The things a Chancellor chooses to leave out of a Budget or Autumn Statement are just as important as what is included.

The omissions are telltales: they reveal what, and whom, the occupant of Number 11 thinks they can ignore or let down.

In this Autumn Statement, that category includes millions of Britons, most of them women, whose health is being put needlessly at risk.

For a relatively small outlay, the Chancellor could have prevented a large number of people having their lives ruined by osteoporosis, a bone condition causing fractures, disability and premature death – at huge cost not only to those individuals but also to the economy.

Omissions: The things a Chancellor chooses to leave out of a Budget or Autumn Statement are just as important as what he or she includes

Omissions: The things a Chancellor chooses to leave out of a Budget or Autumn Statement are just as important as what he or she includes

Three and a half million people are believed to have osteoporosis in the UK and fractures cost the economy £4.5billion in treatments and lost productivity. So it makes sense to take this seriously.

The Royal Osteoporosis Society (ROS) whose work has been championed for many years by Queen Camilla, had high hopes Jeremy Hunt was going to act in the Autumn Statement, following a series of promises by ministers.

Those hopes have been dashed – for now at least. I don’t want to attack the Chancellor, who faced a thankless task on Wednesday.

But I do urge him to think again in his spring budget. Purse strings are tight.

Foremost on his mind are the over-arching problems facing the economy of low growth, high inflation and a stubbornly high tax burden. Perhaps this seemed unimportant in the grand scheme.

This is not a niche issue but one that threatens to become a major, and costly, public health crisis.

It should be a key part of the Chancellor’s big agenda of reducing the ballooning number of mid-life and older Britons who are not working because they are long-term sick.

Fractures, the broken hips, shoulders and spinal injuries caused by osteoporosis are the fourth biggest contributor to premature death and disability in the UK.

Impact: Fractures are expensive for the NHS and for employers

Impact: Fractures are expensive for the NHS and for employers

Yet because it affects largely women – and older women in particular – it is often brushed aside.

Campaigners believed that ministers were going to announce funding in the Autumn Statement for the Fracture Liaison Service (FLS), to the tune of £27million.

This is pocket change in the context of the national coffers, yet it could save millions of women – and a large number of men – from the misery of broken limbs and crumbling spines.

The ‘saving’ made by breaking the promise is illusory. The ROS argues that over the next year £88million will be wasted on fractures that could have been prevented.

FLS is a little-publicised, but highly effective way of picking up people with osteoporosis and diagnosing them early so they can receive treatment and hopefully avoid the worst ravages.
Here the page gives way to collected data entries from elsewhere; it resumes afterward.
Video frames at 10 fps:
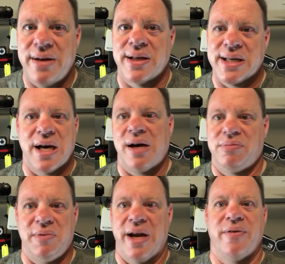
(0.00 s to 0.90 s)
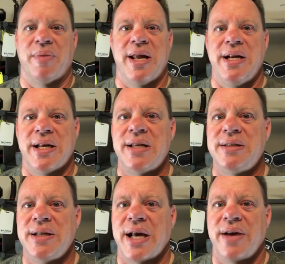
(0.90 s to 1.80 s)
That's how everybody does
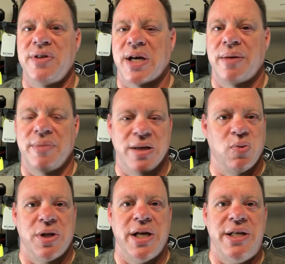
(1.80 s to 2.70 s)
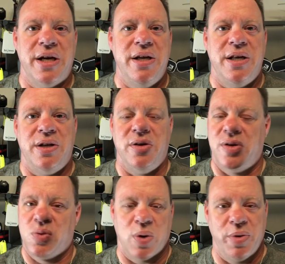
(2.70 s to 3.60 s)
the dive shop. That's what they tell you to do.
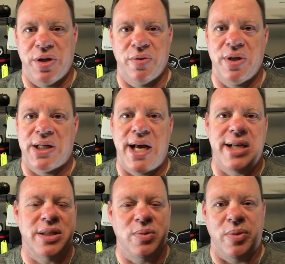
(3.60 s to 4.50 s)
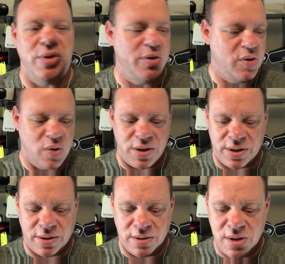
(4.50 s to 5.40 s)
That's what we do in class. That's what we do in courses.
When patients at risk of osteoporosis turn up at hospital with a fracture, the FLS will arrange a bone scan, and if necessary, treatment and advice.

I have personal experience of this. I was referred to the brilliant FLS at St Thomas’ Hospital in London after I broke my shoulder having tripped over while training for a half marathon. 

As a fit, working age women at the peak of her career, I never imagined I would be affected by a condition I associated with very frail little old ladies. 

The terrible shock and fear of diagnosis are to some degree offset by the chance that, with the proper treatment, it needn’t wreck my life. 

I’m hoping I might benefit from an exciting new drug, Romosozumab, recently approved in England, which rebuilds bone as well as halting further deterioration.

I was one of the lucky ones in that respect. Guy’s and St Thomas’ is one of the leading hospitals in this country. But FLS is only in half of NHS Trusts, so it is a postcode lottery.

The RoS believes around 90,000 Britons a year are being deprived of life-saving medicines as a result.

They are suffering painful fractures, sometimes multiple times, before being offered safe and effective therapies.

As well as the awful human toll on individuals and their families, fractures are expensive for the NHS and for employers.

A myth about osteoporosis is that it only afflicts very old women. It’s not just your grandma’s problem – it hits many mid-lifers too, of both sexes.

More than 80,000 people of working age a year suffer osteoporosis fractures and a third of those have to quit their jobs due to pain and disability.

Employers are now developing policies to help women with menopause, which is associated with osteoporosis, but bone health features far less prominently than other aspects.

Hunt missed a chance to include it in his mission to reduce the mushrooming numbers of economically inactive people of working age.

As the Chancellor highlighted, economy is being hamstrung by the number of workers signed off sick.

Hunt has recommended ‘mid-life MOTs’ and other measures to help them back to work.

Supporting the FLS is right in that zone. It could prevent up to 74,000 fractures in the next five years, including 31,000 life-threatening ones.

It could also free up 750,000 hospital bed days, which would then help those suffering other conditions to receive treatment, and if they are of working age, to return to their jobs.

So come on Chancellor – please do the right thing in the spring.